EXERCISE INPUT:
------------------------
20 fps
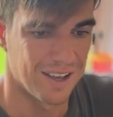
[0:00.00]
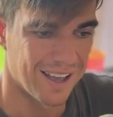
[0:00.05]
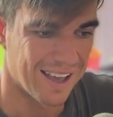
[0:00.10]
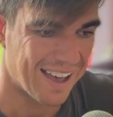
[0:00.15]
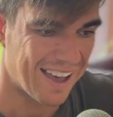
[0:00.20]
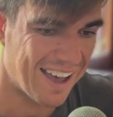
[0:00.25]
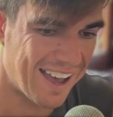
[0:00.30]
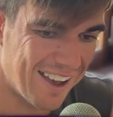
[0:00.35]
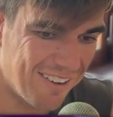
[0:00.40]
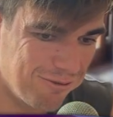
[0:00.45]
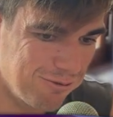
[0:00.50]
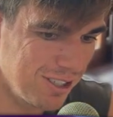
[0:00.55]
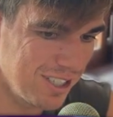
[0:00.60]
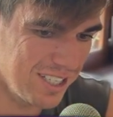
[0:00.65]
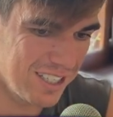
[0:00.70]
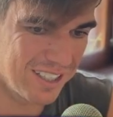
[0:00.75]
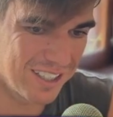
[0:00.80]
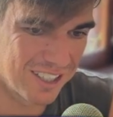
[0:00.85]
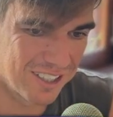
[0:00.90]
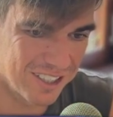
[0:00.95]
Have
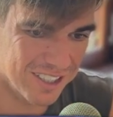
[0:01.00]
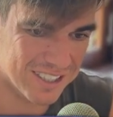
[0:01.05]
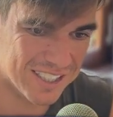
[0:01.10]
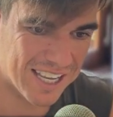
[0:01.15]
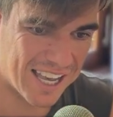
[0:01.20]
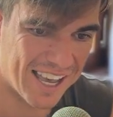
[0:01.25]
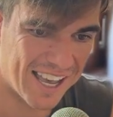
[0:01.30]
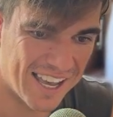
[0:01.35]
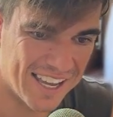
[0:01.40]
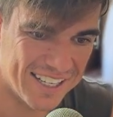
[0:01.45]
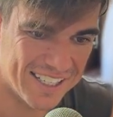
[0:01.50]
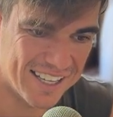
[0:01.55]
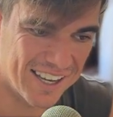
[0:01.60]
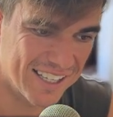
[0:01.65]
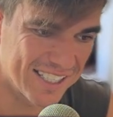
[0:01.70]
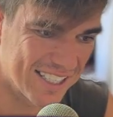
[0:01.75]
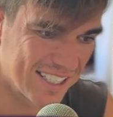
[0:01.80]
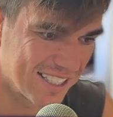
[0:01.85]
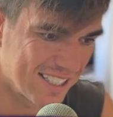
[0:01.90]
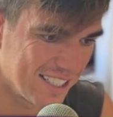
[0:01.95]
we looked at any
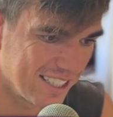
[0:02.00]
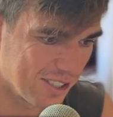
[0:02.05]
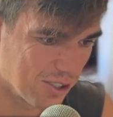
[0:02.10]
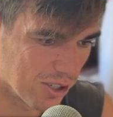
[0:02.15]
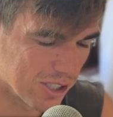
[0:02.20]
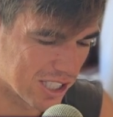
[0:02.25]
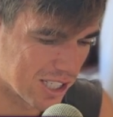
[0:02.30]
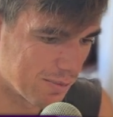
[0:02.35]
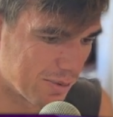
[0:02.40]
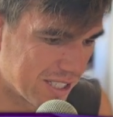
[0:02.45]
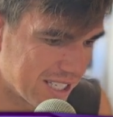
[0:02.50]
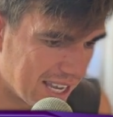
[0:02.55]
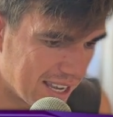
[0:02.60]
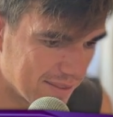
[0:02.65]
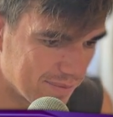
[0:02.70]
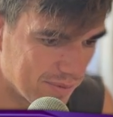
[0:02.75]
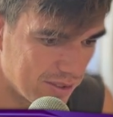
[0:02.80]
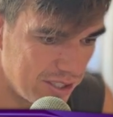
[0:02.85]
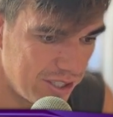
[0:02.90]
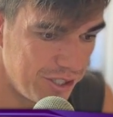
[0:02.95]
ICT concepts
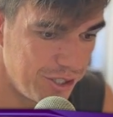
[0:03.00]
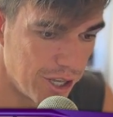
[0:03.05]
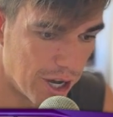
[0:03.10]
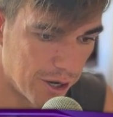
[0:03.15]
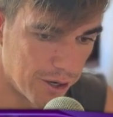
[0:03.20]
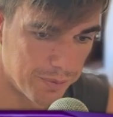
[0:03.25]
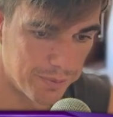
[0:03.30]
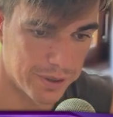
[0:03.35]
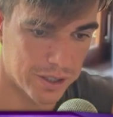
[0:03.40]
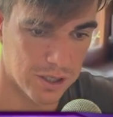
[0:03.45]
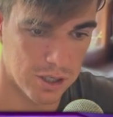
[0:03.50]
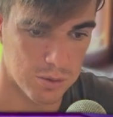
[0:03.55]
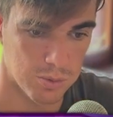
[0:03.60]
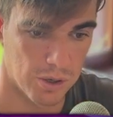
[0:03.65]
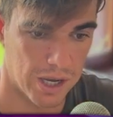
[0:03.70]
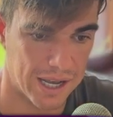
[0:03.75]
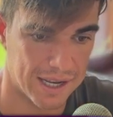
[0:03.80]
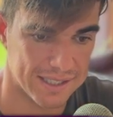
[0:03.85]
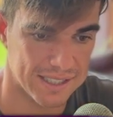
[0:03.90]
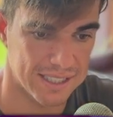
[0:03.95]
yet? No, because
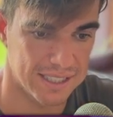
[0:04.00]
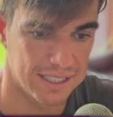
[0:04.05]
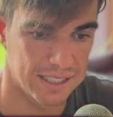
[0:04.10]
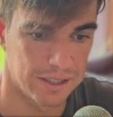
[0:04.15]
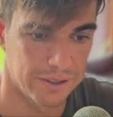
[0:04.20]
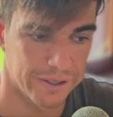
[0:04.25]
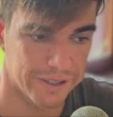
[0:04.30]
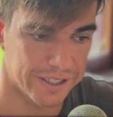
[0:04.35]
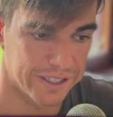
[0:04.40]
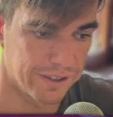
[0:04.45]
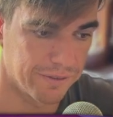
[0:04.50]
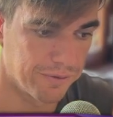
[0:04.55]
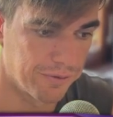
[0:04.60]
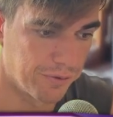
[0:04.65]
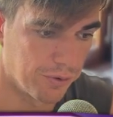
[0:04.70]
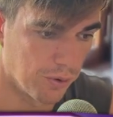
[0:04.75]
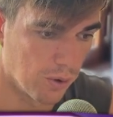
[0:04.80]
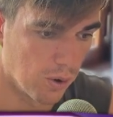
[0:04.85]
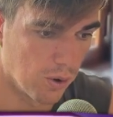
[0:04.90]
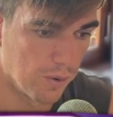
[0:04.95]
we're actually looking
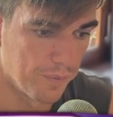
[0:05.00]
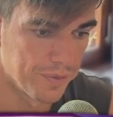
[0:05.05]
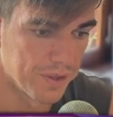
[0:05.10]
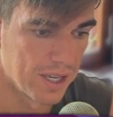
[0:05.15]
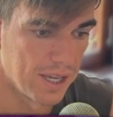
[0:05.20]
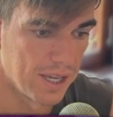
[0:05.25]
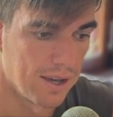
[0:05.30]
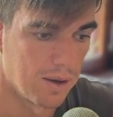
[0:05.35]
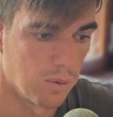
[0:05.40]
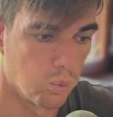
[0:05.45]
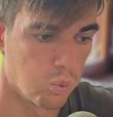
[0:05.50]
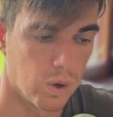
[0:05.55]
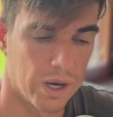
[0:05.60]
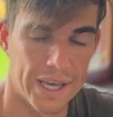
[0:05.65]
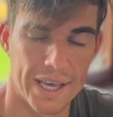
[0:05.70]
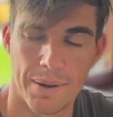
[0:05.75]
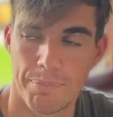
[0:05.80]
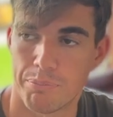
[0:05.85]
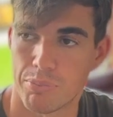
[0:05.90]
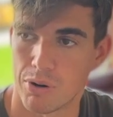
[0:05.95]
for
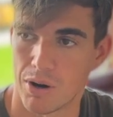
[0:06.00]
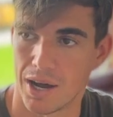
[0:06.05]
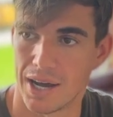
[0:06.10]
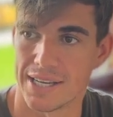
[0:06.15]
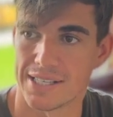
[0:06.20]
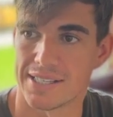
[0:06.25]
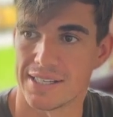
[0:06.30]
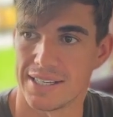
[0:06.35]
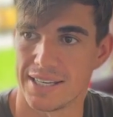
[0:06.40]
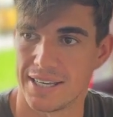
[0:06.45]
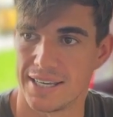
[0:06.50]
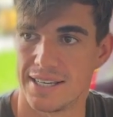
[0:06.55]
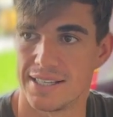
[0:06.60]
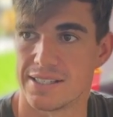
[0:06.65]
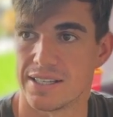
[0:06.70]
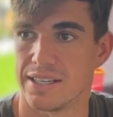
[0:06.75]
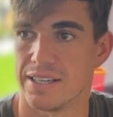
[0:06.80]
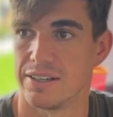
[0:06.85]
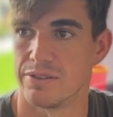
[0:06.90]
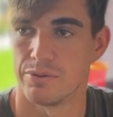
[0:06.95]
where price
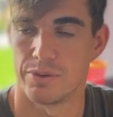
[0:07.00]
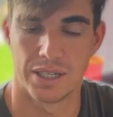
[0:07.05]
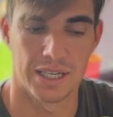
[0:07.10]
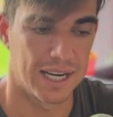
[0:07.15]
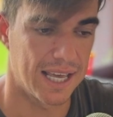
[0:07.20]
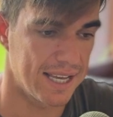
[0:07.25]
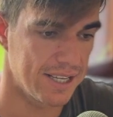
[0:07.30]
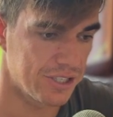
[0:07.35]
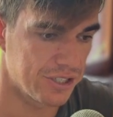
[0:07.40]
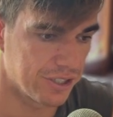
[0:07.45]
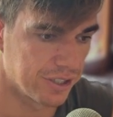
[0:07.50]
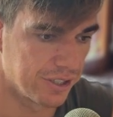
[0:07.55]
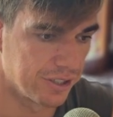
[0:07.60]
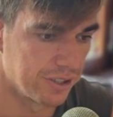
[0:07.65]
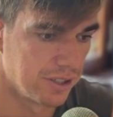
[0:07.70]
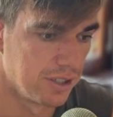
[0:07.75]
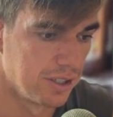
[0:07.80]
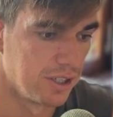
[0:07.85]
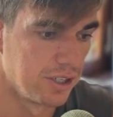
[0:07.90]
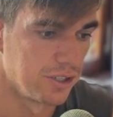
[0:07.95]
is in
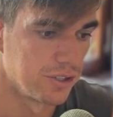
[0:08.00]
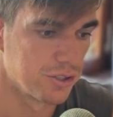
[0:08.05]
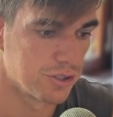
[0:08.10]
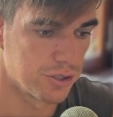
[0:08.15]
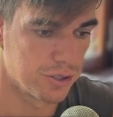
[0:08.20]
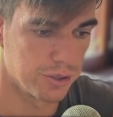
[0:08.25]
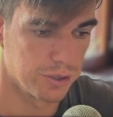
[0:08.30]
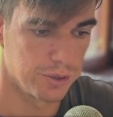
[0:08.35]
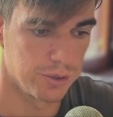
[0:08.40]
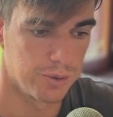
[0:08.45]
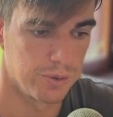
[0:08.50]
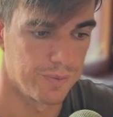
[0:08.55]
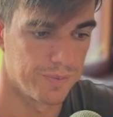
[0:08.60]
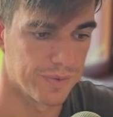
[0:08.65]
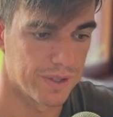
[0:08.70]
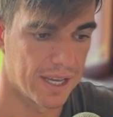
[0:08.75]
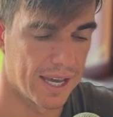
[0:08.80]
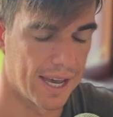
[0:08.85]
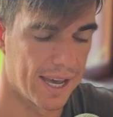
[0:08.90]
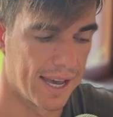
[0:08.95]
relation to
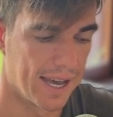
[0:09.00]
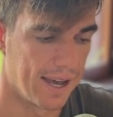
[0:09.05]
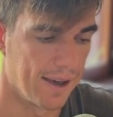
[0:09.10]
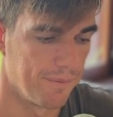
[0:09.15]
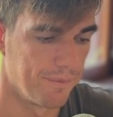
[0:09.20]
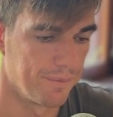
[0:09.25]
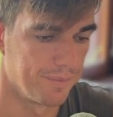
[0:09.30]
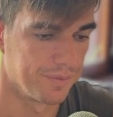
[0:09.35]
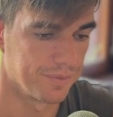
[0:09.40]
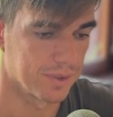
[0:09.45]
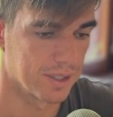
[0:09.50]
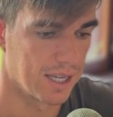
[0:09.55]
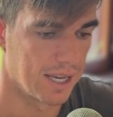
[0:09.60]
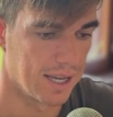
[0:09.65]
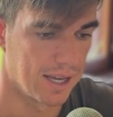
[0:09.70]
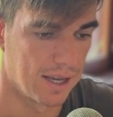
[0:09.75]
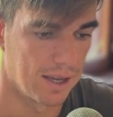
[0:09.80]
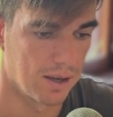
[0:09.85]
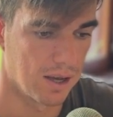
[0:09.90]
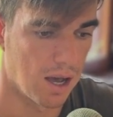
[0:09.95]

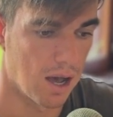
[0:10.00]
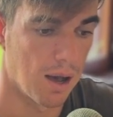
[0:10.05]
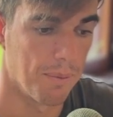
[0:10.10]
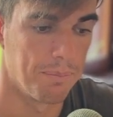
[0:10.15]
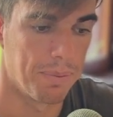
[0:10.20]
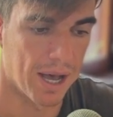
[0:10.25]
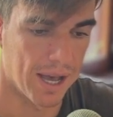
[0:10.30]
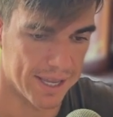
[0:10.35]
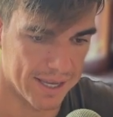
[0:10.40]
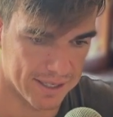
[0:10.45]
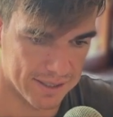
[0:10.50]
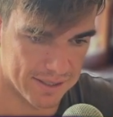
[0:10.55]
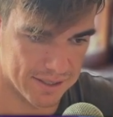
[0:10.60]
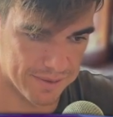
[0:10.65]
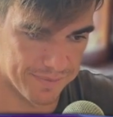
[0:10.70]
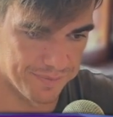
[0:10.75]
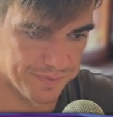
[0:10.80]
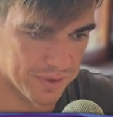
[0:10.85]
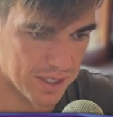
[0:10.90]
our bias.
------------------------
ASSIGNED TASK: Print the material above once more, exactly, minus the pictures.

RESPONSE TO THE TASK:
20 fps
[0:00.00]
[0:00.05]
[0:00.10]
[0:00.15]
[0:00.20]
[0:00.25]
[0:00.30]
[0:00.35]
[0:00.40]
[0:00.45]
[0:00.50]
[0:00.55]
[0:00.60]
[0:00.65]
[0:00.70]
[0:00.75]
[0:00.80]
[0:00.85]
[0:00.90]
[0:00.95]
Have
[0:01.00]
[0:01.05]
[0:01.10]
[0:01.15]
[0:01.20]
[0:01.25]
[0:01.30]
[0:01.35]
[0:01.40]
[0:01.45]
[0:01.50]
[0:01.55]
[0:01.60]
[0:01.65]
[0:01.70]
[0:01.75]
[0:01.80]
[0:01.85]
[0:01.90]
[0:01.95]
we looked at any
[0:02.00]
[0:02.05]
[0:02.10]
[0:02.15]
[0:02.20]
[0:02.25]
[0:02.30]
[0:02.35]
[0:02.40]
[0:02.45]
[0:02.50]
[0:02.55]
[0:02.60]
[0:02.65]
[0:02.70]
[0:02.75]
[0:02.80]
[0:02.85]
[0:02.90]
[0:02.95]
ICT concepts
[0:03.00]
[0:03.05]
[0:03.10]
[0:03.15]
[0:03.20]
[0:03.25]
[0:03.30]
[0:03.35]
[0:03.40]
[0:03.45]
[0:03.50]
[0:03.55]
[0:03.60]
[0:03.65]
[0:03.70]
[0:03.75]
[0:03.80]
[0:03.85]
[0:03.90]
[0:03.95]
yet? No, because
[0:04.00]
[0:04.05]
[0:04.10]
[0:04.15]
[0:04.20]
[0:04.25]
[0:04.30]
[0:04.35]
[0:04.40]
[0:04.45]
[0:04.50]
[0:04.55]
[0:04.60]
[0:04.65]
[0:04.70]
[0:04.75]
[0:04.80]
[0:04.85]
[0:04.90]
[0:04.95]
we're actually looking
[0:05.00]
[0:05.05]
[0:05.10]
[0:05.15]
[0:05.20]
[0:05.25]
[0:05.30]
[0:05.35]
[0:05.40]
[0:05.45]
[0:05.50]
[0:05.55]
[0:05.60]
[0:05.65]
[0:05.70]
[0:05.75]
[0:05.80]
[0:05.85]
[0:05.90]
[0:05.95]
for
[0:06.00]
[0:06.05]
[0:06.10]
[0:06.15]
[0:06.20]
[0:06.25]
[0:06.30]
[0:06.35]
[0:06.40]
[0:06.45]
[0:06.50]
[0:06.55]
[0:06.60]
[0:06.65]
[0:06.70]
[0:06.75]
[0:06.80]
[0:06.85]
[0:06.90]
[0:06.95]
where price
[0:07.00]
[0:07.05]
[0:07.10]
[0:07.15]
[0:07.20]
[0:07.25]
[0:07.30]
[0:07.35]
[0:07.40]
[0:07.45]
[0:07.50]
[0:07.55]
[0:07.60]
[0:07.65]
[0:07.70]
[0:07.75]
[0:07.80]
[0:07.85]
[0:07.90]
[0:07.95]
is in
[0:08.00]
[0:08.05]
[0:08.10]
[0:08.15]
[0:08.20]
[0:08.25]
[0:08.30]
[0:08.35]
[0:08.40]
[0:08.45]
[0:08.50]
[0:08.55]
[0:08.60]
[0:08.65]
[0:08.70]
[0:08.75]
[0:08.80]
[0:08.85]
[0:08.90]
[0:08.95]
relation to
[0:09.00]
[0:09.05]
[0:09.10]
[0:09.15]
[0:09.20]
[0:09.25]
[0:09.30]
[0:09.35]
[0:09.40]
[0:09.45]
[0:09.50]
[0:09.55]
[0:09.60]
[0:09.65]
[0:09.70]
[0:09.75]
[0:09.80]
[0:09.85]
[0:09.90]
[0:09.95]

[0:10.00]
[0:10.05]
[0:10.10]
[0:10.15]
[0:10.20]
[0:10.25]
[0:10.30]
[0:10.35]
[0:10.40]
[0:10.45]
[0:10.50]
[0:10.55]
[0:10.60]
[0:10.65]
[0:10.70]
[0:10.75]
[0:10.80]
[0:10.85]
[0:10.90]
our bias.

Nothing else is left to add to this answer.